» **Your objective**:
Once the line containing "[00:00:00.25]" is found in the data below, repeat it and every later line exactly, leaving the pictures out.

» **Dataset content**:
##############################

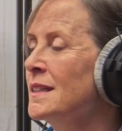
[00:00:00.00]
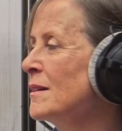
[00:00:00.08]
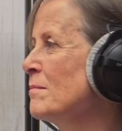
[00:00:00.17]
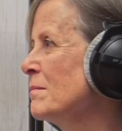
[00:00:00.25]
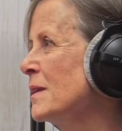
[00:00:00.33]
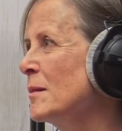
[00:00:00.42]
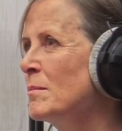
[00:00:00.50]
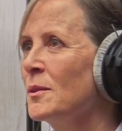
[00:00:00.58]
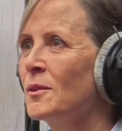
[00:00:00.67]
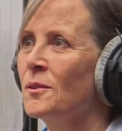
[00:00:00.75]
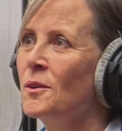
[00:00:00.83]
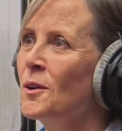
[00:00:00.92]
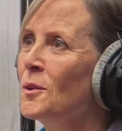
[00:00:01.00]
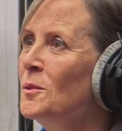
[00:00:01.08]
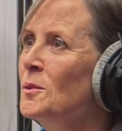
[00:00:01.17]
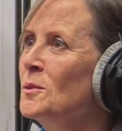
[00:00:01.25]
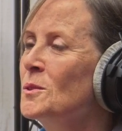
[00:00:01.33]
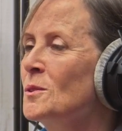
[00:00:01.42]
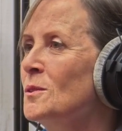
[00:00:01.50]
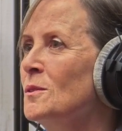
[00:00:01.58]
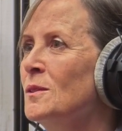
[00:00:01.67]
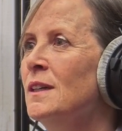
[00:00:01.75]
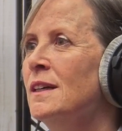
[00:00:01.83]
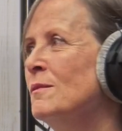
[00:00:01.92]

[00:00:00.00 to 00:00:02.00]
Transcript: I'm like put on hold, or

##############################

» **Exercise result**:
[00:00:00.25]
[00:00:00.33]
[00:00:00.42]
[00:00:00.50]
[00:00:00.58]
[00:00:00.67]
[00:00:00.75]
[00:00:00.83]
[00:00:00.92]
[00:00:01.00]
[00:00:01.08]
[00:00:01.17]
[00:00:01.25]
[00:00:01.33]
[00:00:01.42]
[00:00:01.50]
[00:00:01.58]
[00:00:01.67]
[00:00:01.75]
[00:00:01.83]
[00:00:01.92]

[00:00:00.00 to 00:00:02.00]
Transcript: I'm like put on hold, or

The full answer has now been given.